#### [INPUT]
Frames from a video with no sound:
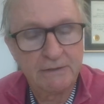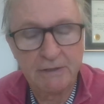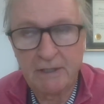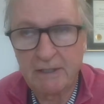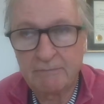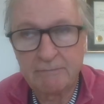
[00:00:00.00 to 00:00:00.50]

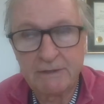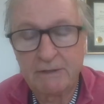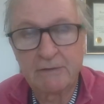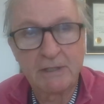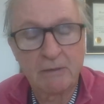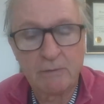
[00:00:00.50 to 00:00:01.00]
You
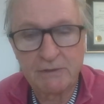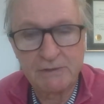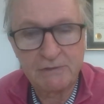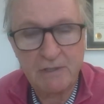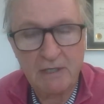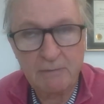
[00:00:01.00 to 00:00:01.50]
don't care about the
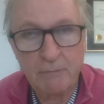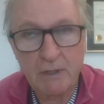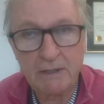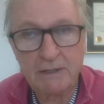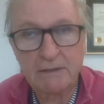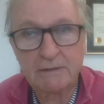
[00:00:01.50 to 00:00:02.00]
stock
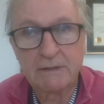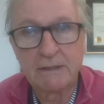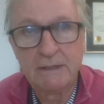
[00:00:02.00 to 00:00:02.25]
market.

--

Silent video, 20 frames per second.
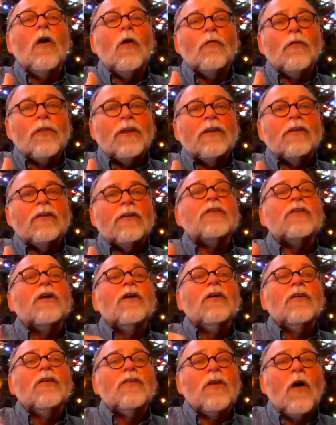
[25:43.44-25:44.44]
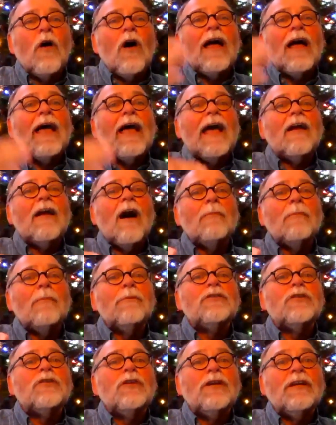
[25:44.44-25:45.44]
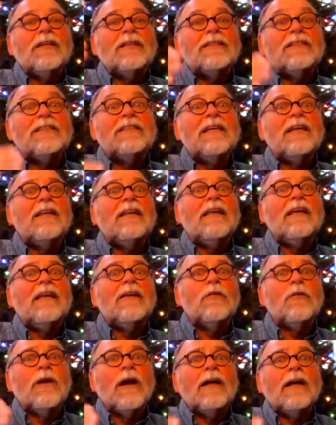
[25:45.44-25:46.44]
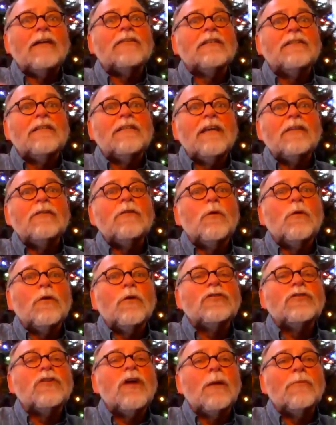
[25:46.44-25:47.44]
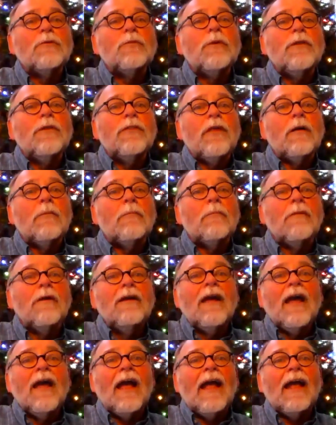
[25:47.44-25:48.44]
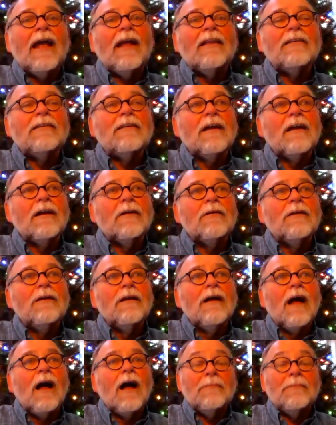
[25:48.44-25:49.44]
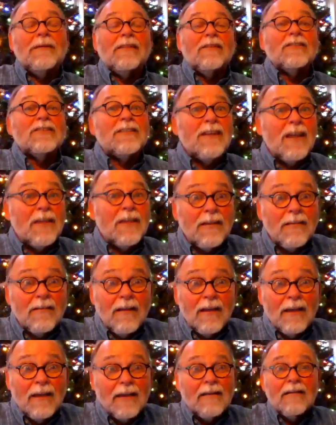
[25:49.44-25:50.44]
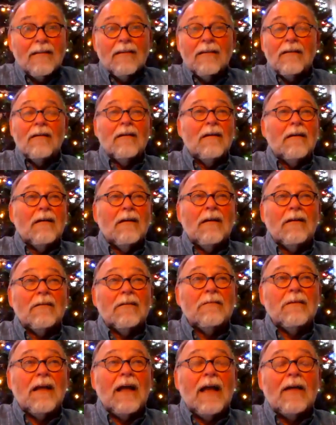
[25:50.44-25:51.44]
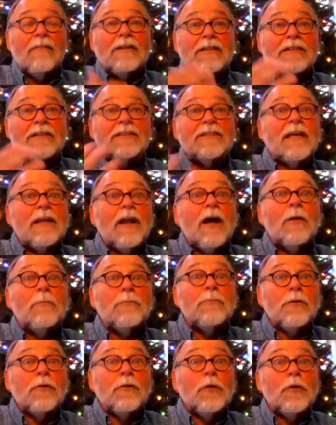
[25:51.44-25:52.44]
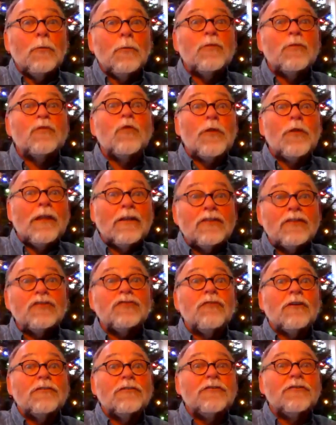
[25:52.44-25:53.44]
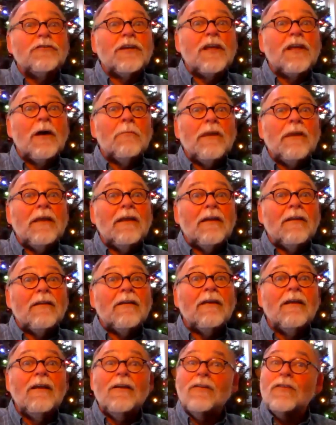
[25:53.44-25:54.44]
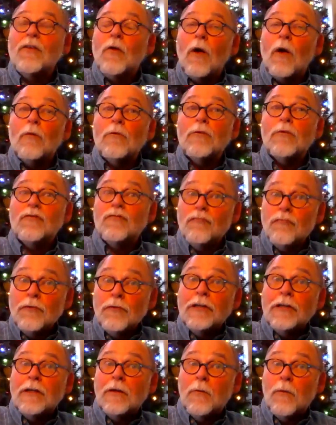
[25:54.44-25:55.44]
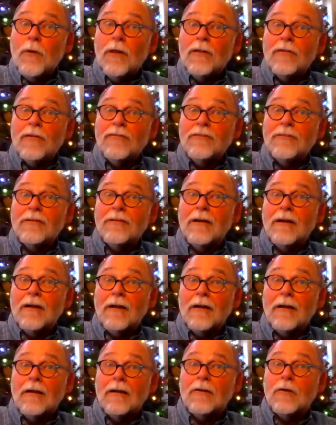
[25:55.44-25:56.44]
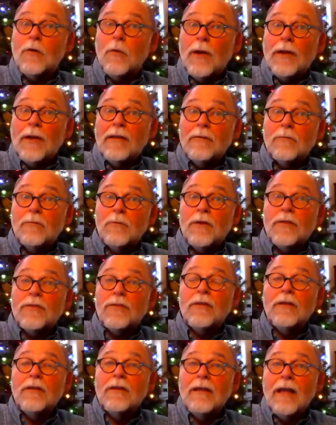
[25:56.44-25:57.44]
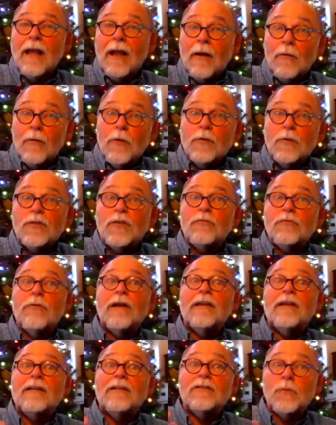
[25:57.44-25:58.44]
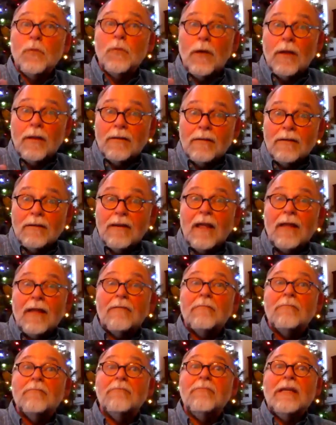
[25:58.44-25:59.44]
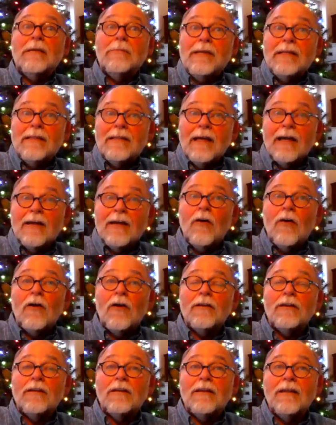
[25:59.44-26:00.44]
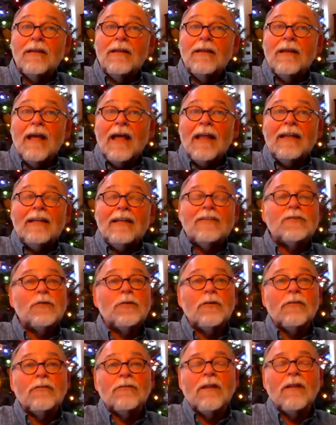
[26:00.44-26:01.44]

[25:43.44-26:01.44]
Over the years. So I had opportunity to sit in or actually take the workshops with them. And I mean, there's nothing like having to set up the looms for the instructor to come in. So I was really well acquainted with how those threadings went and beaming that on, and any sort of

#### [EXERCISE OBJECTIVE]
Everything from the line above that contains "Silent video, 20 frames per second." down to the line that contains "[26:00.44-26:01.44]" must be reproduced exactly, both ends included. Omit the pictures.

#### [EXERCISE SOLUTION]
Silent video, 20 frames per second.
[25:43.44-25:44.44]
[25:44.44-25:45.44]
[25:45.44-25:46.44]
[25:46.44-25:47.44]
[25:47.44-25:48.44]
[25:48.44-25:49.44]
[25:49.44-25:50.44]
[25:50.44-25:51.44]
[25:51.44-25:52.44]
[25:52.44-25:53.44]
[25:53.44-25:54.44]
[25:54.44-25:55.44]
[25:55.44-25:56.44]
[25:56.44-25:57.44]
[25:57.44-25:58.44]
[25:58.44-25:59.44]
[25:59.44-26:00.44]
[26:00.44-26:01.44]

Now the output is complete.